Keith Fidler, another Von Maur employee, said he heard a burst of five to six shots followed by 15 to 20 more rounds. Fidler said he huddled in the corner of the men's clothing department with about a dozen other employees until police yelled to get out of the store.
Witness Shawn Vidlak said the shots sounded like a nail gun. At first he thought it was noise from construction work at the mall.
"People started screaming about gunshots," Vidlak said. "I grabbed my wife and kids we got out of there as fast as we could."
Shortly after the shooting, which came three weeks before Christmas, a group of shoppers came out of the building with their hands raised. Some were still holding shopping bags.
Police told people to park their cars at businesses across from the mall and to wait for their loved ones, then directed them to an Omaha hotel to await information.
Nebraska Medical Center spokeswoman Andrea McMaster said it had three victims from the mall shooting, including a 61-year-old man in critical condition with a bullet wound to his chest.
Three victims were brought Creighton University Medical Center; two died and the other was critically wounded, spokeswoman Lisa Stites said.
By Wednesday evening, police were using a bomb robot to access a Jeep Cherokee left in the mall parking lot.

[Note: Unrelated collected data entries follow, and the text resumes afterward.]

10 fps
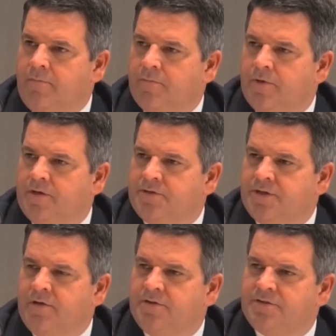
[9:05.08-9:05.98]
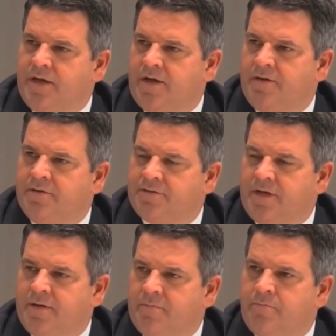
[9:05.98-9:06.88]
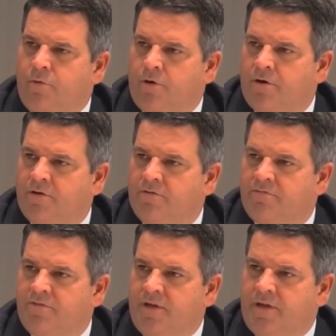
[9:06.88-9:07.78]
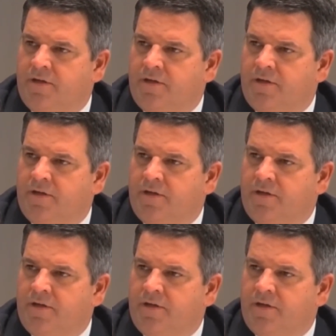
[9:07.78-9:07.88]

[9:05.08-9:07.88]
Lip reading: Is that part of the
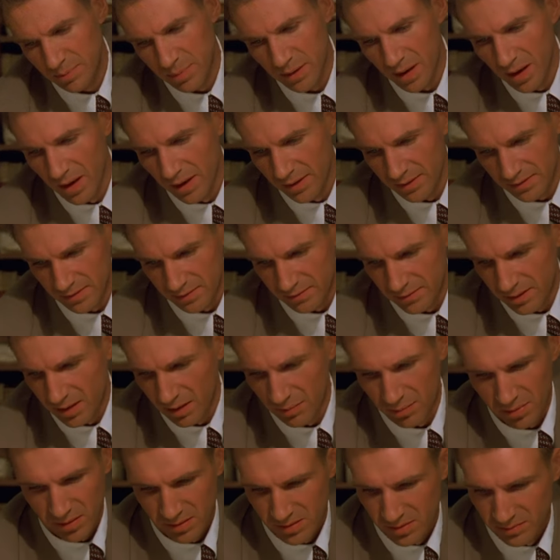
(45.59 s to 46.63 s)
and Julian
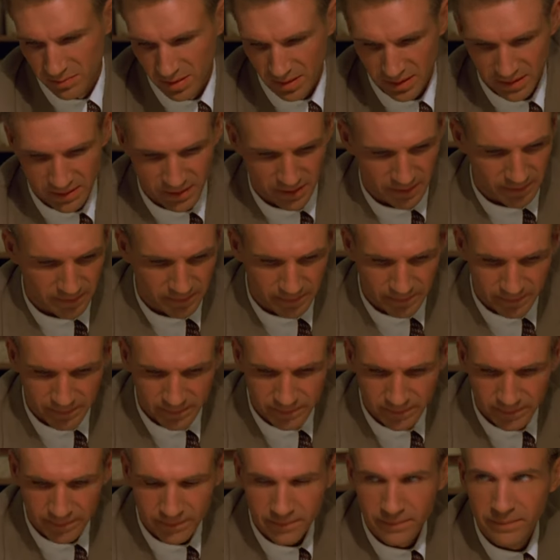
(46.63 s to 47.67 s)
Wadham in The English
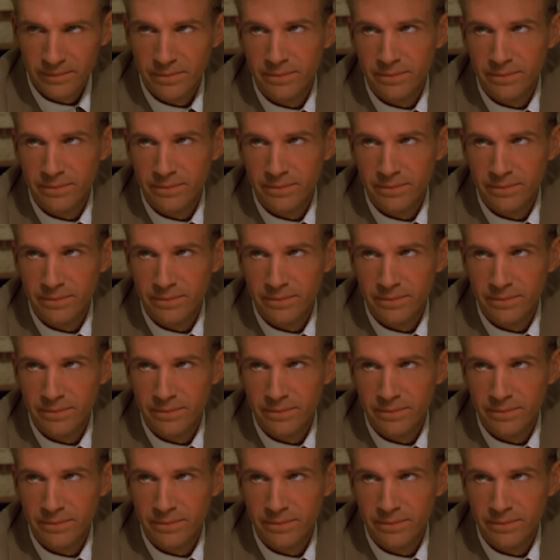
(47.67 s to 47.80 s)
Patient,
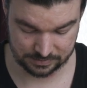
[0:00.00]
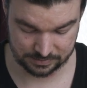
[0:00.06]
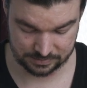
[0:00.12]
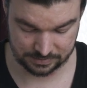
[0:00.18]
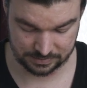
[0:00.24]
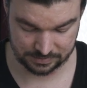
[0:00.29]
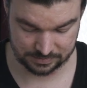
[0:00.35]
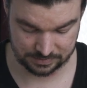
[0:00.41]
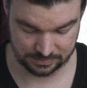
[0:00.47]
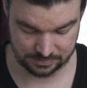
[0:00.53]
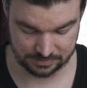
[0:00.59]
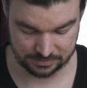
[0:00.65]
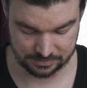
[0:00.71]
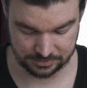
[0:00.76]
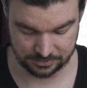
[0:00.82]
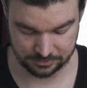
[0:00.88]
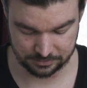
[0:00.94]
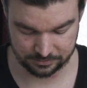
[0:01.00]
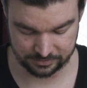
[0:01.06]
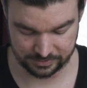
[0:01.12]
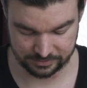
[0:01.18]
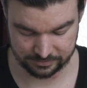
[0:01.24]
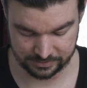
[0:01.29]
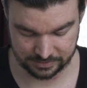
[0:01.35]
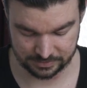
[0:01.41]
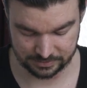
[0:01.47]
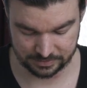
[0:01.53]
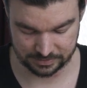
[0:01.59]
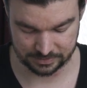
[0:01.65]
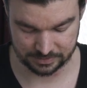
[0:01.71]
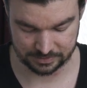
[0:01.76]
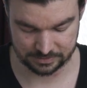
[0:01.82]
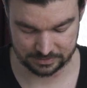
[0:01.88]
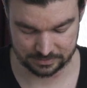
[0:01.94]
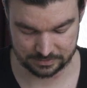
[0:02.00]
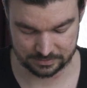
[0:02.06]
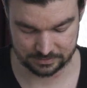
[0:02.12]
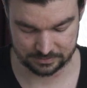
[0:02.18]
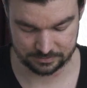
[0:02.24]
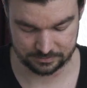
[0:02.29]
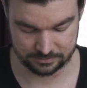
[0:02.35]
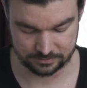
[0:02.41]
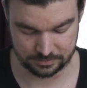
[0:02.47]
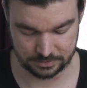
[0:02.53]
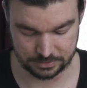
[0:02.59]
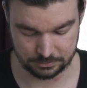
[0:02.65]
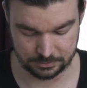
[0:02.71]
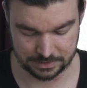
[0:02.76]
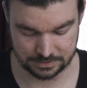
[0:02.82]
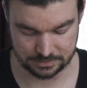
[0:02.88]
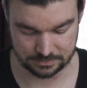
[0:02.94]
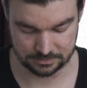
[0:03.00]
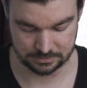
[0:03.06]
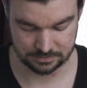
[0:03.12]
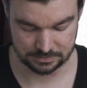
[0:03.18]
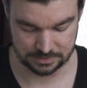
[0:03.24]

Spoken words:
It says that it's a UV filter, Freewell.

Authorities believe the vehicle belonged to Hawkins. Officers had seen some wires under some clothing, but no bomb was found.
Authorities were searching both women's homes late Wednesday.
President Bush was in Omaha on Wednesday for a fundraiser, but left about an hour before the shooting.
"Having just visited with so many members of the community in Omaha today, the president is confident that they will pull together to comfort one another," White House press secretary Dana Perino said.
The Von Maur store is part of a 22-store Midwestern chain. The sprawling, three-level mall has more than 135 stores and restaurants. It gets 14.5 million visitors every year, according to its Web site.
It was the second mass shooting at a mall this year. In February, nine people were shot, five of them fatally, at Trolley Square mall in Salt Lake City. The gunman, 18-year-old Sulejman Talovic, was shot and killed by police.